- REQUIREMENT:
Could you retype every line below exactly, omitting the images?
========================================================================
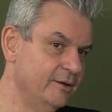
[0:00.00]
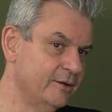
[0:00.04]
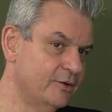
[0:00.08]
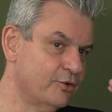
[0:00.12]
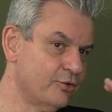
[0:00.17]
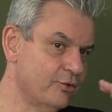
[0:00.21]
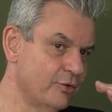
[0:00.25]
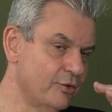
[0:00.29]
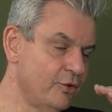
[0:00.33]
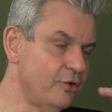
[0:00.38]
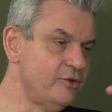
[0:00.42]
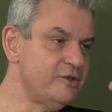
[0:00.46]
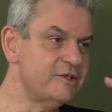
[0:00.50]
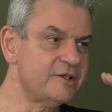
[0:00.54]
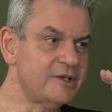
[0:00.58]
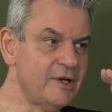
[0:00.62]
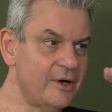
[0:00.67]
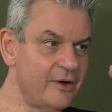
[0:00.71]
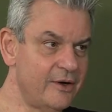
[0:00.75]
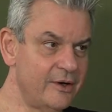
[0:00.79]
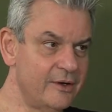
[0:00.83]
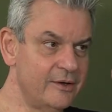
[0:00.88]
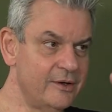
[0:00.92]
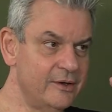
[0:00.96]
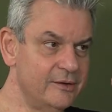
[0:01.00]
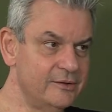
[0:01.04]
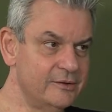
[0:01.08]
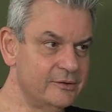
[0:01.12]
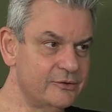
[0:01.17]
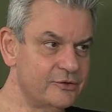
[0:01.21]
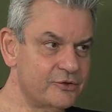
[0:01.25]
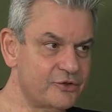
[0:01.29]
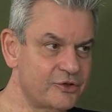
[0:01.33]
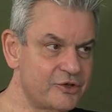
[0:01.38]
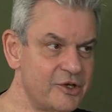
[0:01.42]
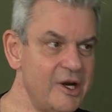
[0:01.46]
chronons are
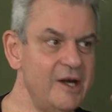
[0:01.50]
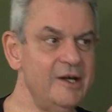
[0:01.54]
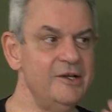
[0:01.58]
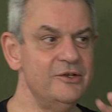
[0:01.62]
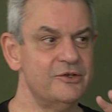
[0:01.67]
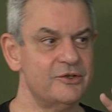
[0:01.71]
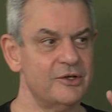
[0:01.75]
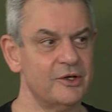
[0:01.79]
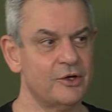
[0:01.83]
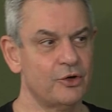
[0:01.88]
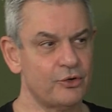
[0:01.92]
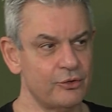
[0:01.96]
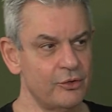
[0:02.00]
change.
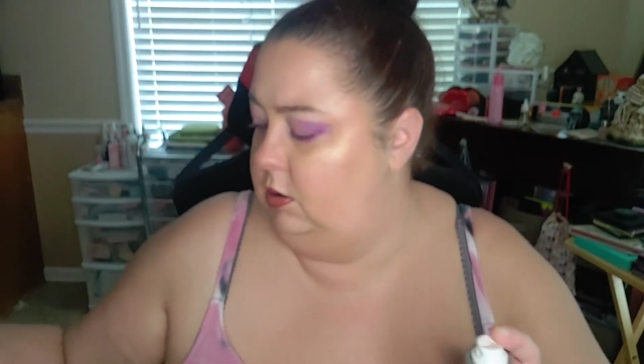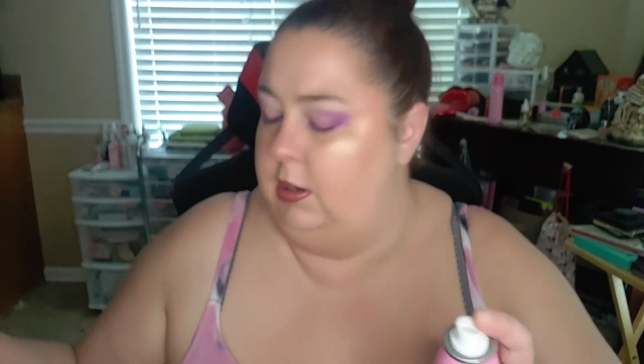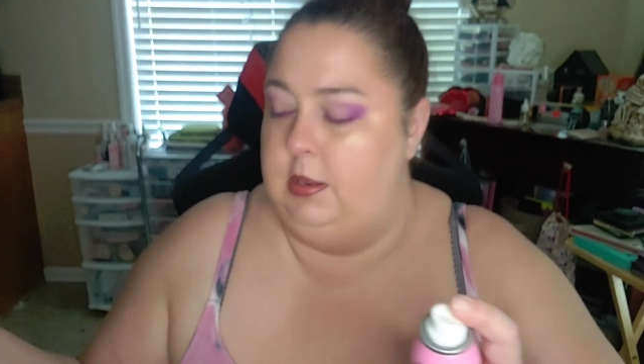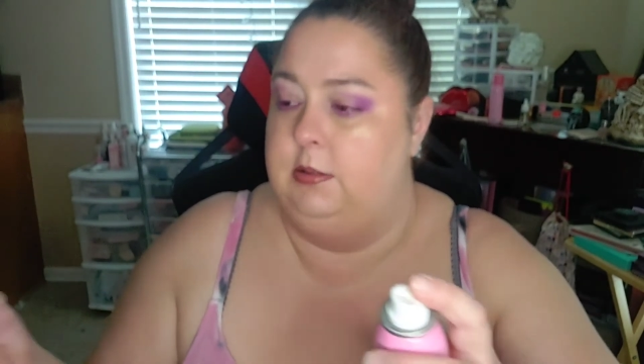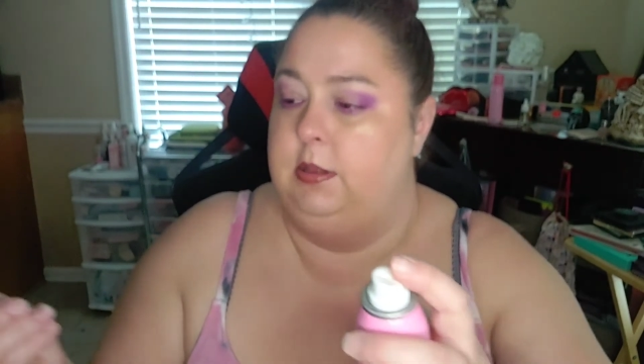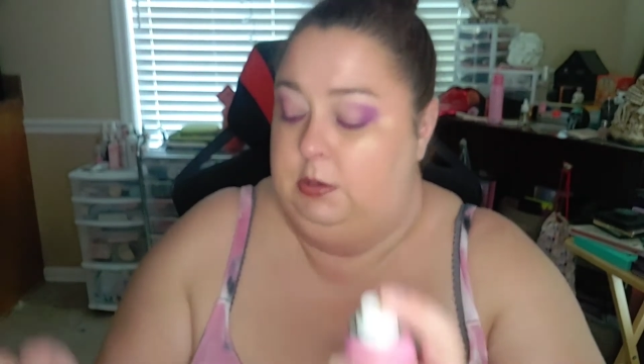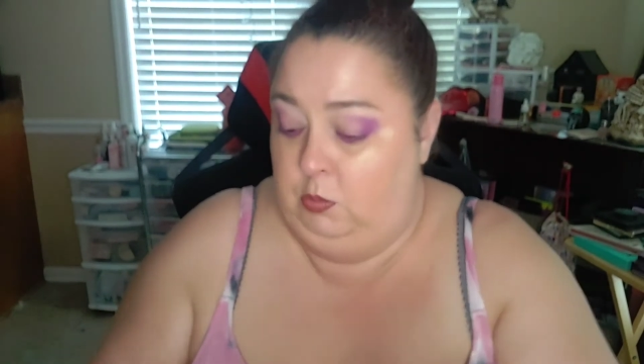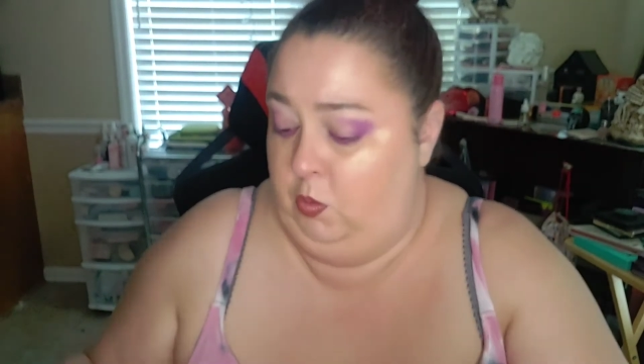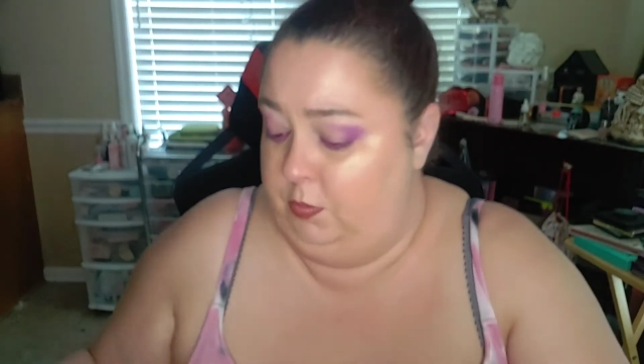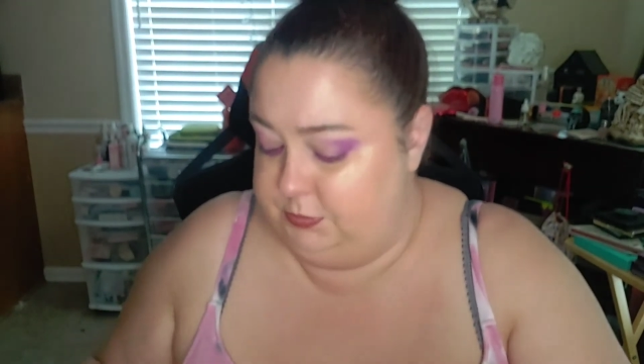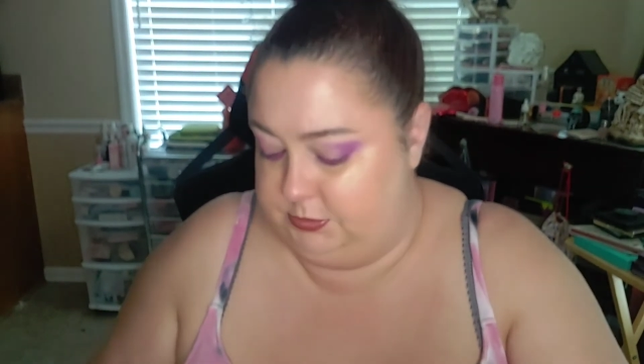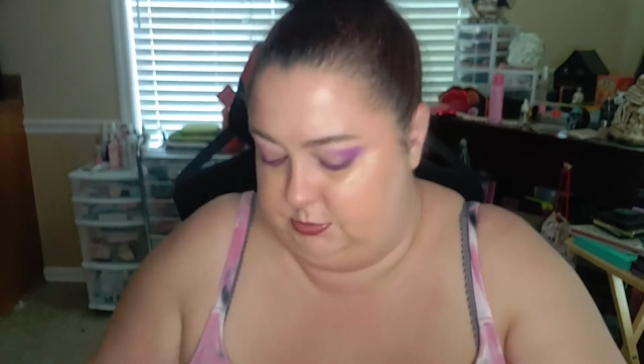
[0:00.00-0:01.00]
And then,
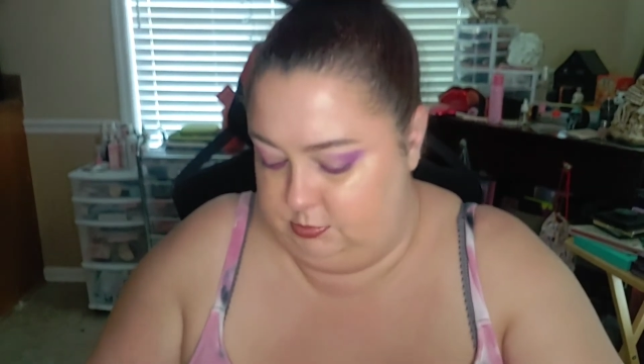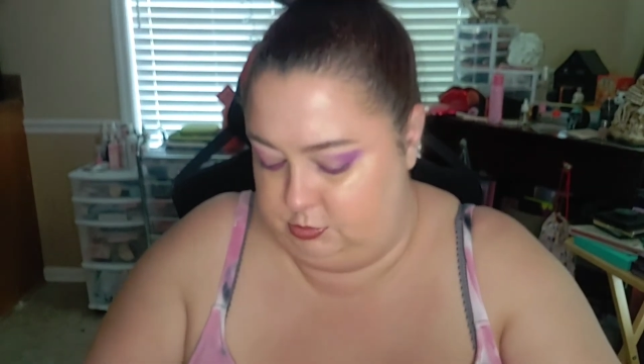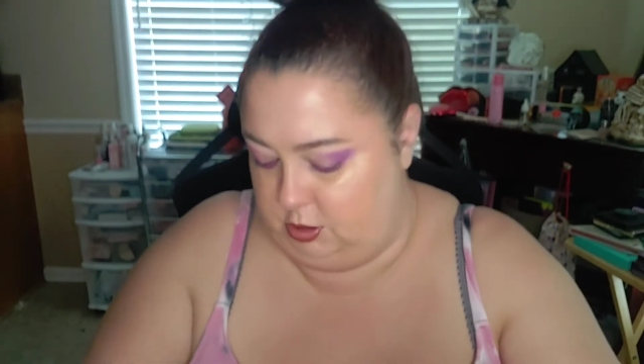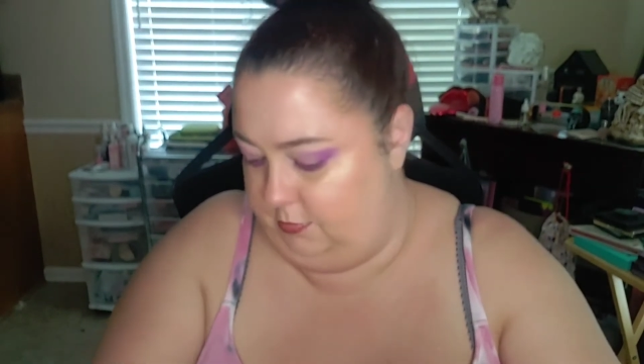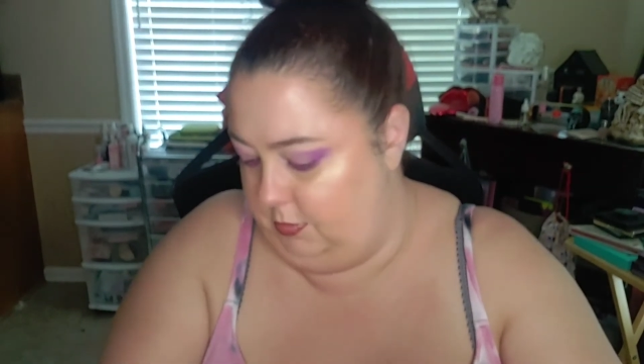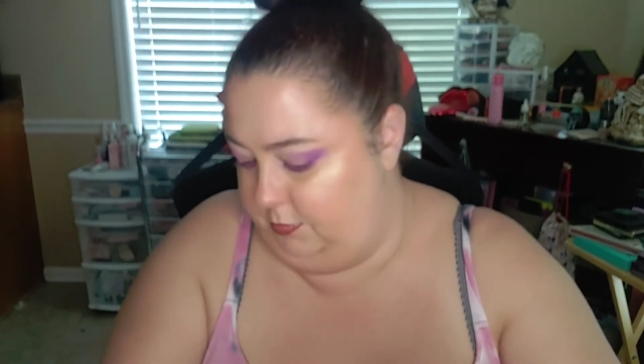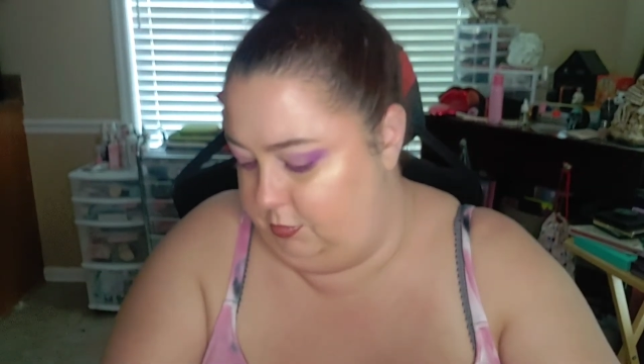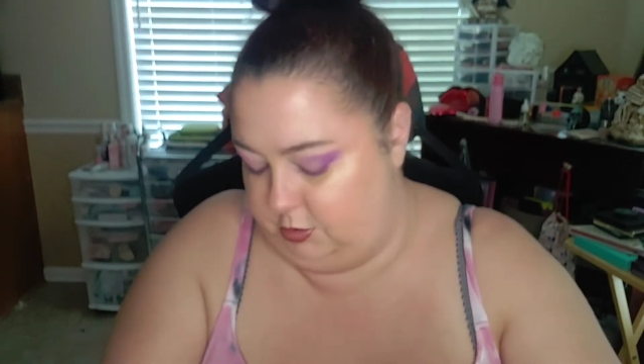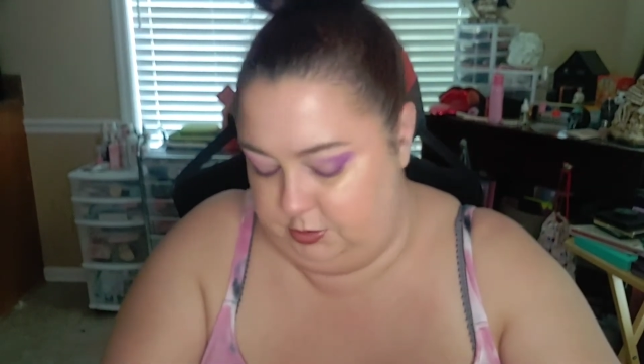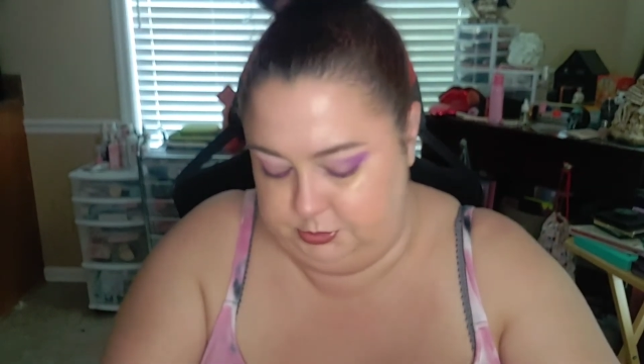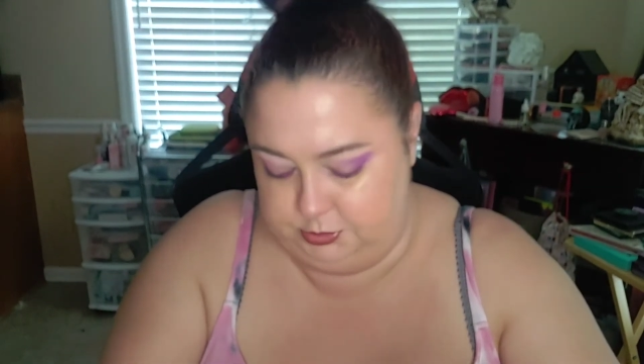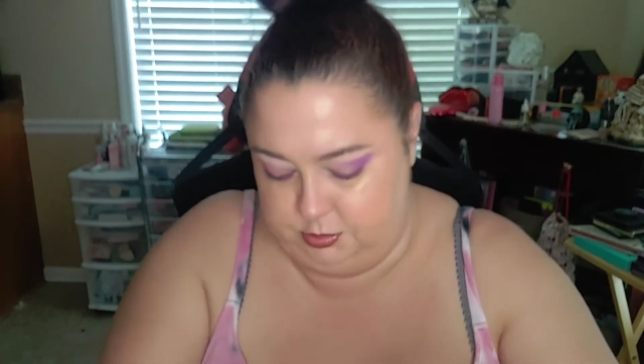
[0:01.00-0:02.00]
oops, dropped my
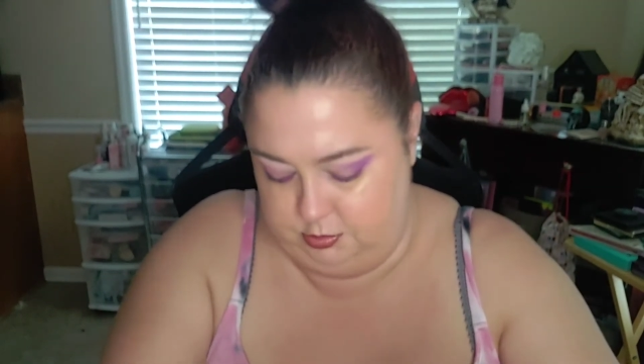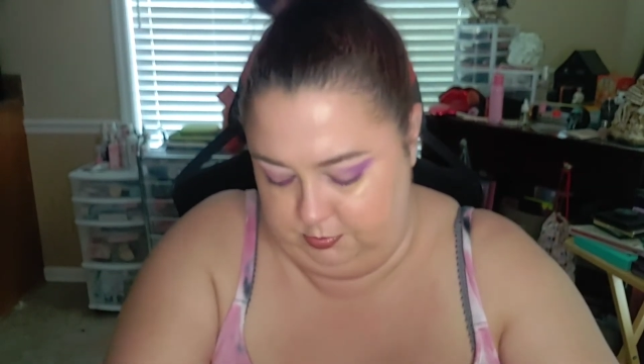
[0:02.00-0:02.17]
brush.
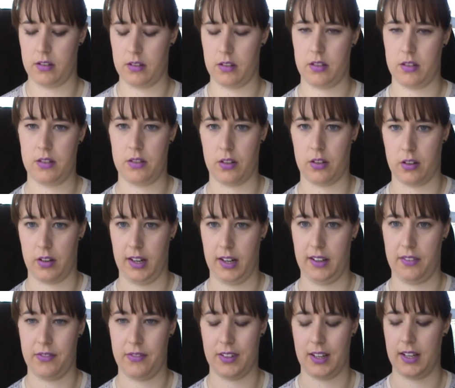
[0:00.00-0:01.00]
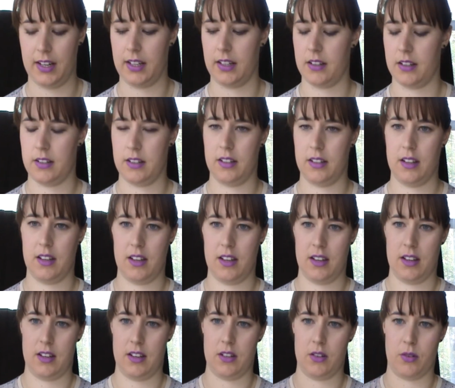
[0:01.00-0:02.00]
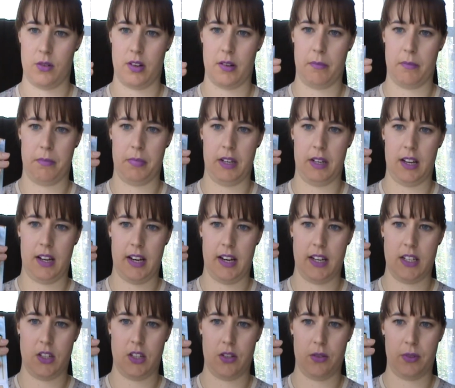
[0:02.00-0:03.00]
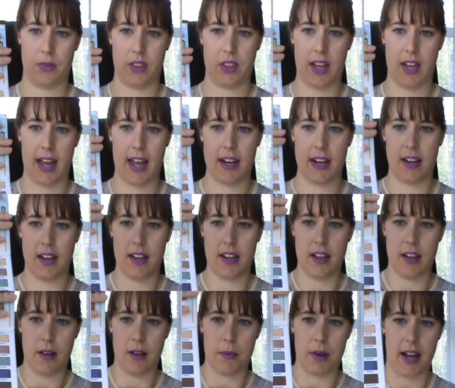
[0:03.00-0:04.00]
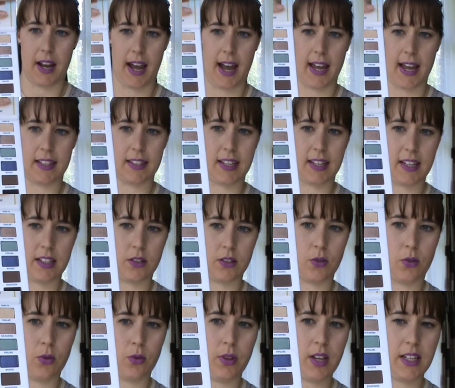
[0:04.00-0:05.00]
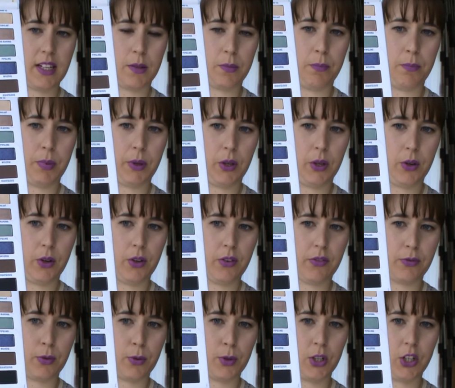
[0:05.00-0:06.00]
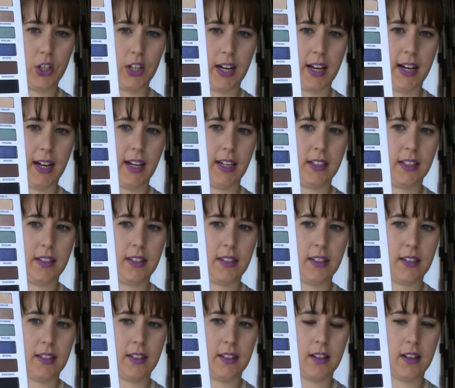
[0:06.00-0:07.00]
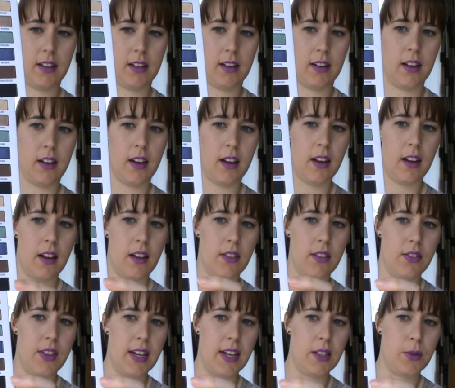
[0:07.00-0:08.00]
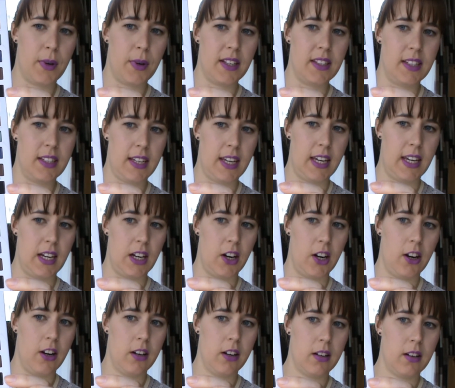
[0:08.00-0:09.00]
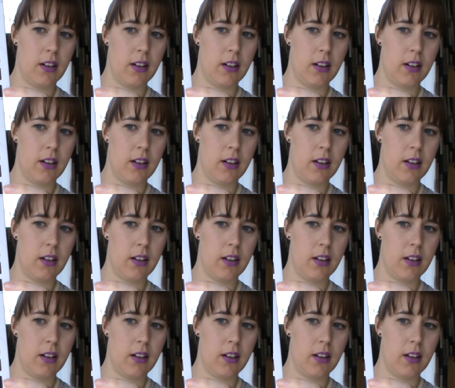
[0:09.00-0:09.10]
sorry if I don't want to blind you with that, but it has these, all these beautiful shades. These ones here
========================================================================
- OUTPUT FOR THIS TASK:
[0:00.00]
[0:00.04]
[0:00.08]
[0:00.12]
[0:00.17]
[0:00.21]
[0:00.25]
[0:00.29]
[0:00.33]
[0:00.38]
[0:00.42]
[0:00.46]
[0:00.50]
[0:00.54]
[0:00.58]
[0:00.62]
[0:00.67]
[0:00.71]
[0:00.75]
[0:00.79]
[0:00.83]
[0:00.88]
[0:00.92]
[0:00.96]
[0:01.00]
[0:01.04]
[0:01.08]
[0:01.12]
[0:01.17]
[0:01.21]
[0:01.25]
[0:01.29]
[0:01.33]
[0:01.38]
[0:01.42]
[0:01.46]
chronons are
[0:01.50]
[0:01.54]
[0:01.58]
[0:01.62]
[0:01.67]
[0:01.71]
[0:01.75]
[0:01.79]
[0:01.83]
[0:01.88]
[0:01.92]
[0:01.96]
[0:02.00]
change.
[0:00.00-0:01.00]
And then,
[0:01.00-0:02.00]
oops, dropped my
[0:02.00-0:02.17]
brush.
[0:00.00-0:01.00]
[0:01.00-0:02.00]
[0:02.00-0:03.00]
[0:03.00-0:04.00]
[0:04.00-0:05.00]
[0:05.00-0:06.00]
[0:06.00-0:07.00]
[0:07.00-0:08.00]
[0:08.00-0:09.00]
[0:09.00-0:09.10]
sorry if I don't want to blind you with that, but it has these, all these beautiful shades. These ones here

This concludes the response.